[PATCH v10 3/8] KVM: mmu: Introduce kvm_follow_pfn()

From: David Stevens
Date: Wed Feb 21 2024 - 02:27:33 EST


From: David Stevens <stevensd@xxxxxxxxxxxx>

Introduce kvm_follow_pfn(), which will replace __gfn_to_pfn_memslot().
This initial implementation is just a refactor of the existing API which
uses a single structure for passing the arguments.

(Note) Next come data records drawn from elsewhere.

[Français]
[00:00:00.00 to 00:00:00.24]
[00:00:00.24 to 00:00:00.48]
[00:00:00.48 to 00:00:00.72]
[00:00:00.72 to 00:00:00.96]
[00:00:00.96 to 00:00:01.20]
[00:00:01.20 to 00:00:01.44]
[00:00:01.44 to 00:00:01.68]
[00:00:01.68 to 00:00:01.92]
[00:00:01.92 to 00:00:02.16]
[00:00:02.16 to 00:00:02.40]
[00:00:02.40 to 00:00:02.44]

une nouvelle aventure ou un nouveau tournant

The arguments are
further refactored as follows:

- The write_fault and interruptible boolean flags and the in
parameter part of async are replaced by setting FOLL_WRITE,
FOLL_INTERRUPTIBLE, and FOLL_NOWAIT respectively in a new flags
argument.
- The out parameter portion of the async parameter is now a return
value.
- The writable in/out parameter is split into a separate.
try_map_writable in parameter and writable out parameter.
- All other parameter are the same.

Upcoming changes will add the ability to get a pfn without needing to
take a ref to the underlying page.

Signed-off-by: David Stevens <stevensd@xxxxxxxxxxxx>
Reviewed-by: Maxim Levitsky <mlevitsk@xxxxxxxxxx>
---
include/linux/kvm_host.h | 18 ++++
virt/kvm/kvm_main.c | 191 +++++++++++++++++++++------------------
virt/kvm/kvm_mm.h | 3 +-
virt/kvm/pfncache.c | 10 +-
4 files changed, 131 insertions(+), 91 deletions(-)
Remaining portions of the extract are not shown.